Iemand die echte ADHD heeft en die pas op volwassen leeftijd medicatie krijgt kan zich haast bedrogen voelen door de ontdekking hoe moeiteloos allerlei dingen kunnen gaan. Zonder uitputting en met veel meer effect simpele dingen ineens wel kunnen zoals opruimen, ontspannen de draad van een gesprek volgen, op tijd komen, doen wat je van plan was, kiezen wat je wel en niet eruit flapt in een gesprek of besluitvaardig bepalen welke uitgaven verantwoord zijn en welke tijdsbesteding haalbaar is. En dat zijn precies de praktische dingen die het leven voor iemand met ernstige ADHD zo moeilijk maken, ofwel doordat ze steeds niet lukken, ofwel doordat ze zo’n buitensporige aanslag doen op de aandacht en energie.
De ontdekking hoe gemakkelijk het kan zijn om bijvoorbeeld op tijd te komen laat een heel ander licht schijnen op de herinnering aan alle afwijzingen, straffen, verloren vriendschappen, mislukte studies en banen en andere gemiste kansen door het steeds maar te laat komen.
Onvermijdelijk komt dan de vraag op wat er anders en beter had kunnen zijn als men die medicatie eerder had gekregen, prive, qua loopbaan en financieel. Voor zichzelf en voor de omgeving tegenover wie men zo vaak tekortgeschoten is.
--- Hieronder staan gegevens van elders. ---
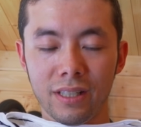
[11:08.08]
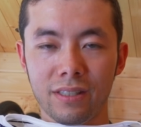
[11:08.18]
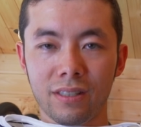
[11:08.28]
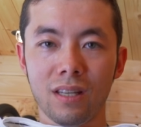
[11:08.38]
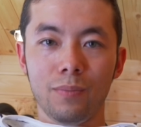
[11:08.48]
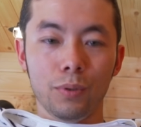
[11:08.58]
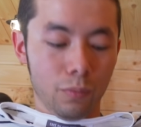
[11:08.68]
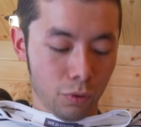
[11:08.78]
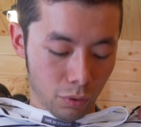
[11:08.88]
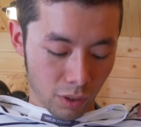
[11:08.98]
シャツタイプの
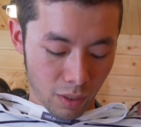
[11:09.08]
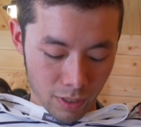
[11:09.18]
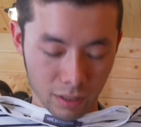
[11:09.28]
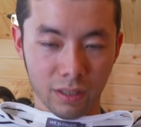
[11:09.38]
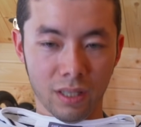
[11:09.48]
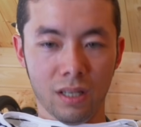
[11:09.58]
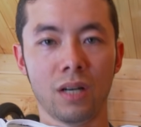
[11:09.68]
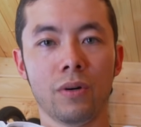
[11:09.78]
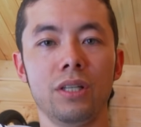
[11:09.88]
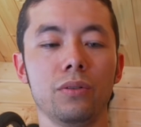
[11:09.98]
ものとかもあって、
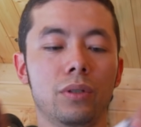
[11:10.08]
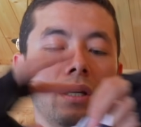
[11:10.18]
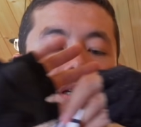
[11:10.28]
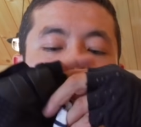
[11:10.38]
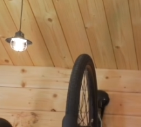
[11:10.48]
可愛いよね。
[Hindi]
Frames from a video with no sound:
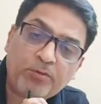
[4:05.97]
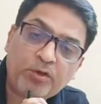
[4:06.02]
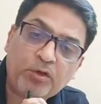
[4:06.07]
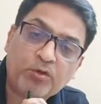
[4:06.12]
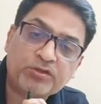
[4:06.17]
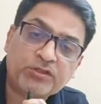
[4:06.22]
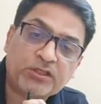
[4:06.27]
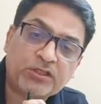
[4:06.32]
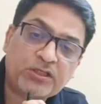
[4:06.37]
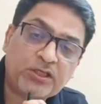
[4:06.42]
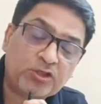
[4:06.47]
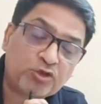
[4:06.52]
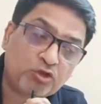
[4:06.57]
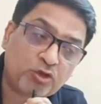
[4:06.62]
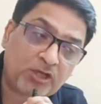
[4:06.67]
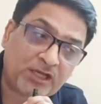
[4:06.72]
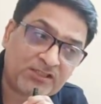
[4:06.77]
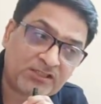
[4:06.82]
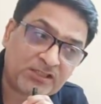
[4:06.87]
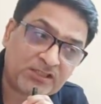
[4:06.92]
भी हो सकती है
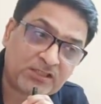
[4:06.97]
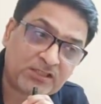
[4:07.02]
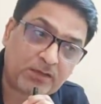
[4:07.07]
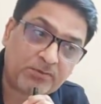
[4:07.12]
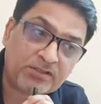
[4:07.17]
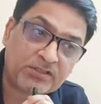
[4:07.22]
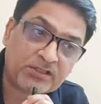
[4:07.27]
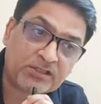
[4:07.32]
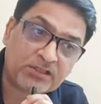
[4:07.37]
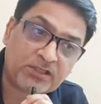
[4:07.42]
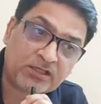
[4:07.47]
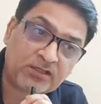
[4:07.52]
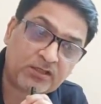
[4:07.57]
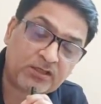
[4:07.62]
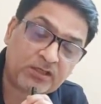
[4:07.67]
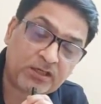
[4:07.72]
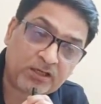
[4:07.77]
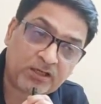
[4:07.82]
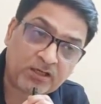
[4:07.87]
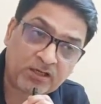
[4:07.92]
सोराइसिस का भी इसके
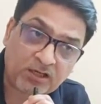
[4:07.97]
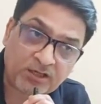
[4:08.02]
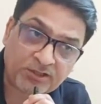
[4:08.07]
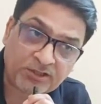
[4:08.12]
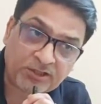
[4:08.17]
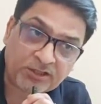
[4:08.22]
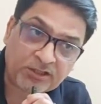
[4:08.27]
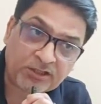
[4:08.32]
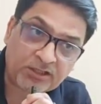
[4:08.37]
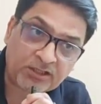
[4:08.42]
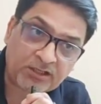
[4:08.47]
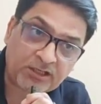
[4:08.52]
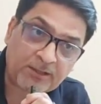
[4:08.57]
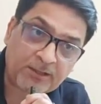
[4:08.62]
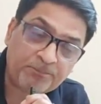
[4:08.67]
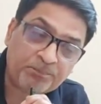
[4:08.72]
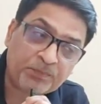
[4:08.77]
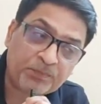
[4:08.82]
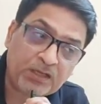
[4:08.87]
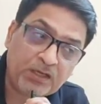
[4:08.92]
साथ एक रिलेशन देखा गया है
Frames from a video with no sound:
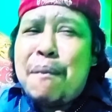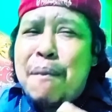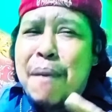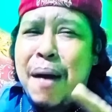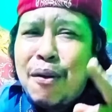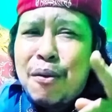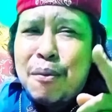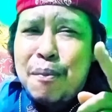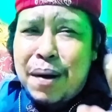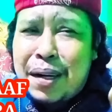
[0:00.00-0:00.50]

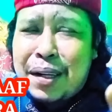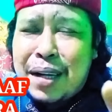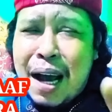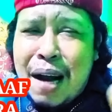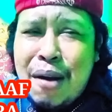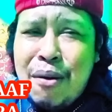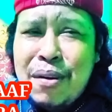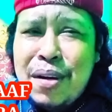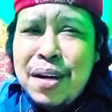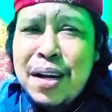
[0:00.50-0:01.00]
mau
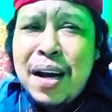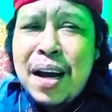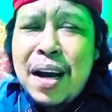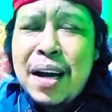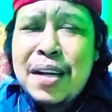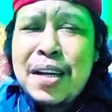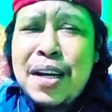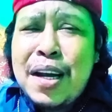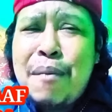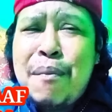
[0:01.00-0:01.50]
bertarung
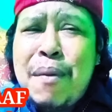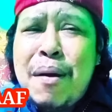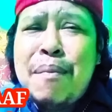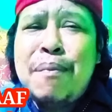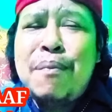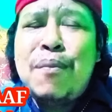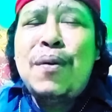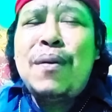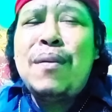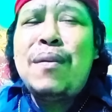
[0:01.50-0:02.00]
dengan
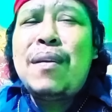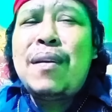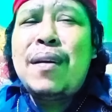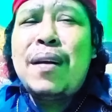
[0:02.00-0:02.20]
siapapun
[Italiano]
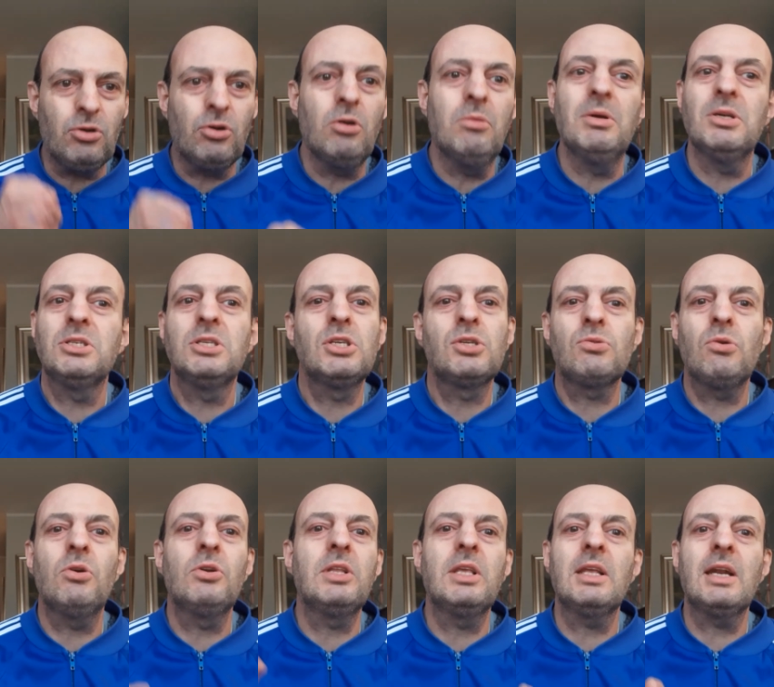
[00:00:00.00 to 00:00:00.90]
come si
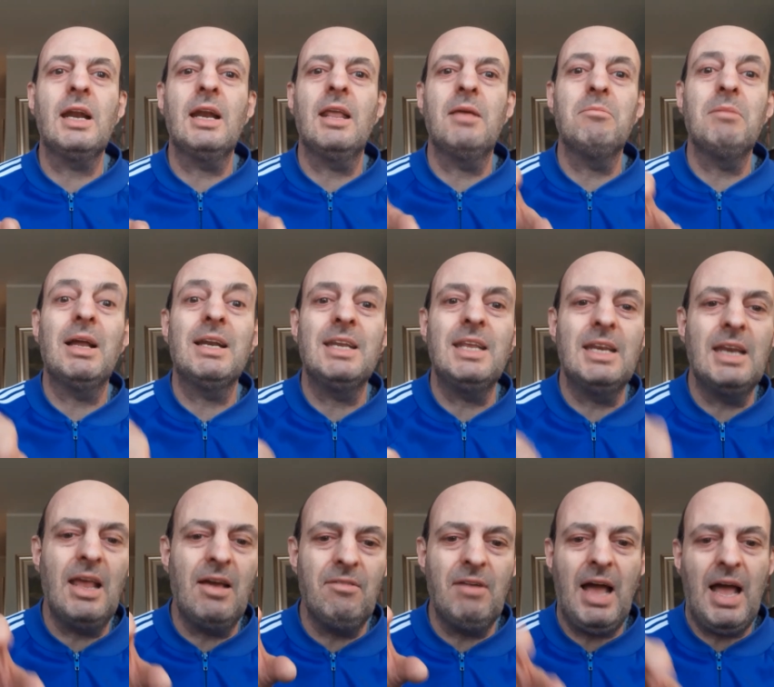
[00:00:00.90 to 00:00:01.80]
suol dire, le
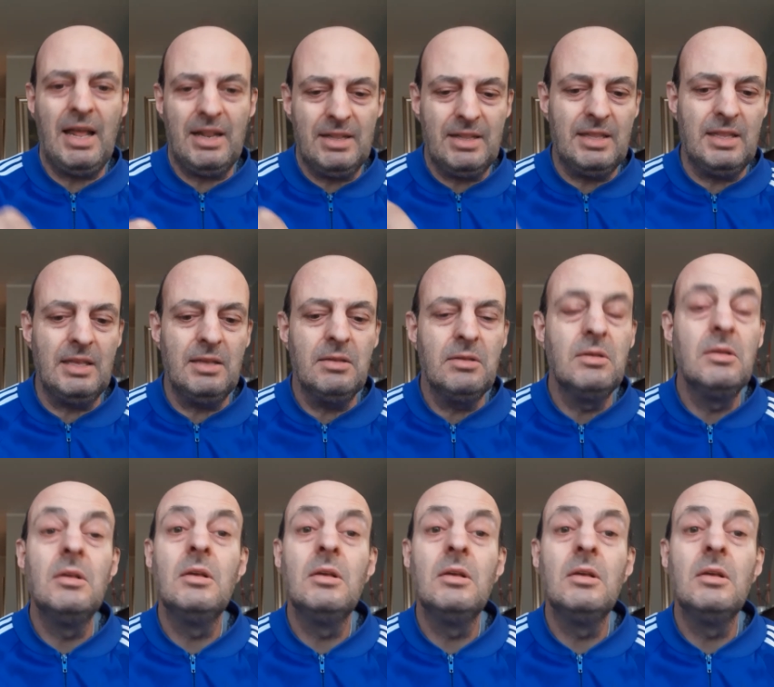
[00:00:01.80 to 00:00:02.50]
manine avanti.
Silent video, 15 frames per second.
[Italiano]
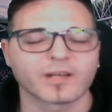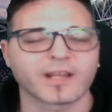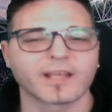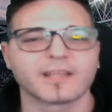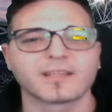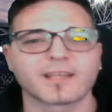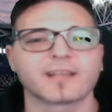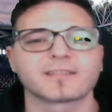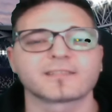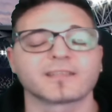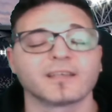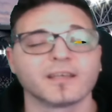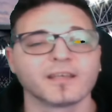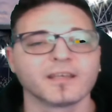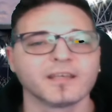che
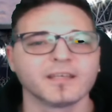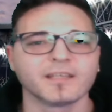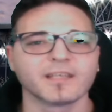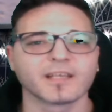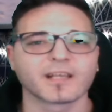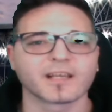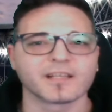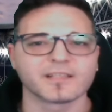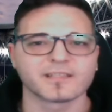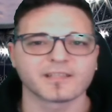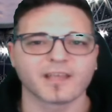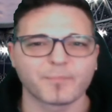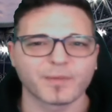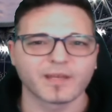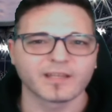entrasse in crisi
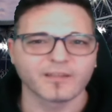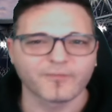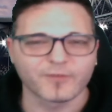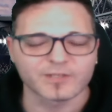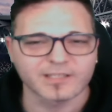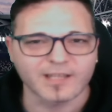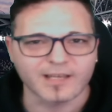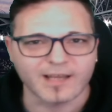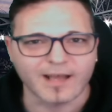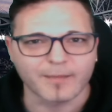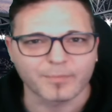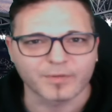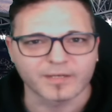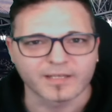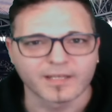e per i tifosi del
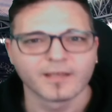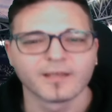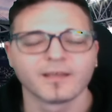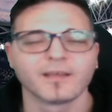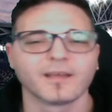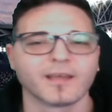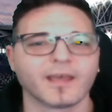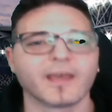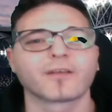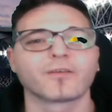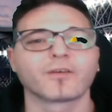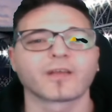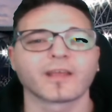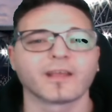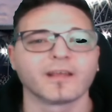Napoli
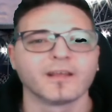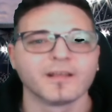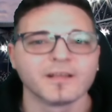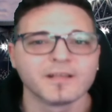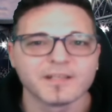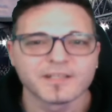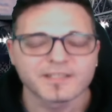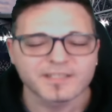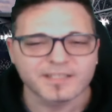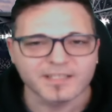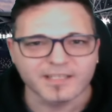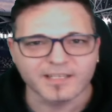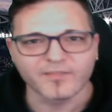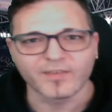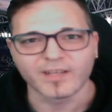ecco che
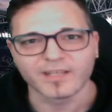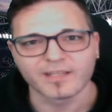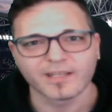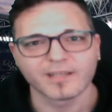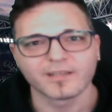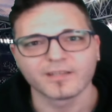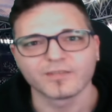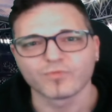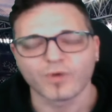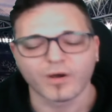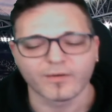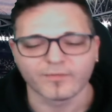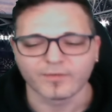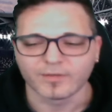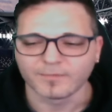si rivede di
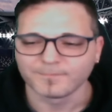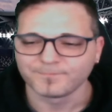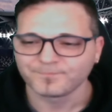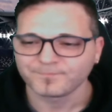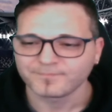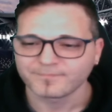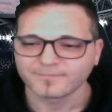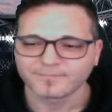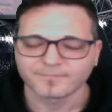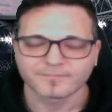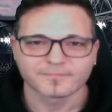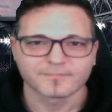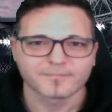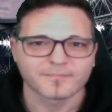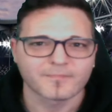nuovo
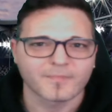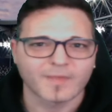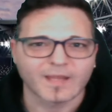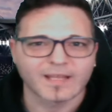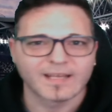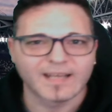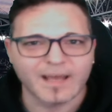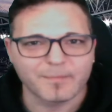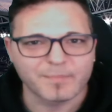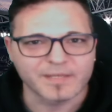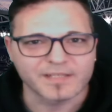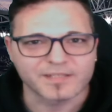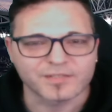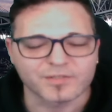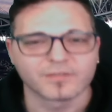
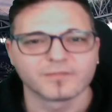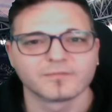l'abisso.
Mensen die dat nu als volwassene meemaken zijn daar niet bitter over, maar hoogstens een beetje weemoedig, zoals iemand die nu nog last heeft van polio die hij als kind heeft gehad, maar die de ziekte kreeg voordat het vaccin bestond. Dat zal anders zijn voor iemand met polio die de vaccinatie had kunnen krijgen maar toch niet kreeg, door een bewuste keuze of gebrek aan kennis van ouders of artsen.
Iemand die ernstige ADHD heeft en onder invloed van documentaires als Zembla en artikelen zoals bovenstaand geen behandeling krijgt, die zal later als hij ervaart wat medicatie voor hem had kunnen doen misschien anders aankijken tegen het onnodige leed en de gemiste kansen in zijn jeugd dan de oude ADHD’er die weet dat het met de kennis van toen gewoon niet anders kon.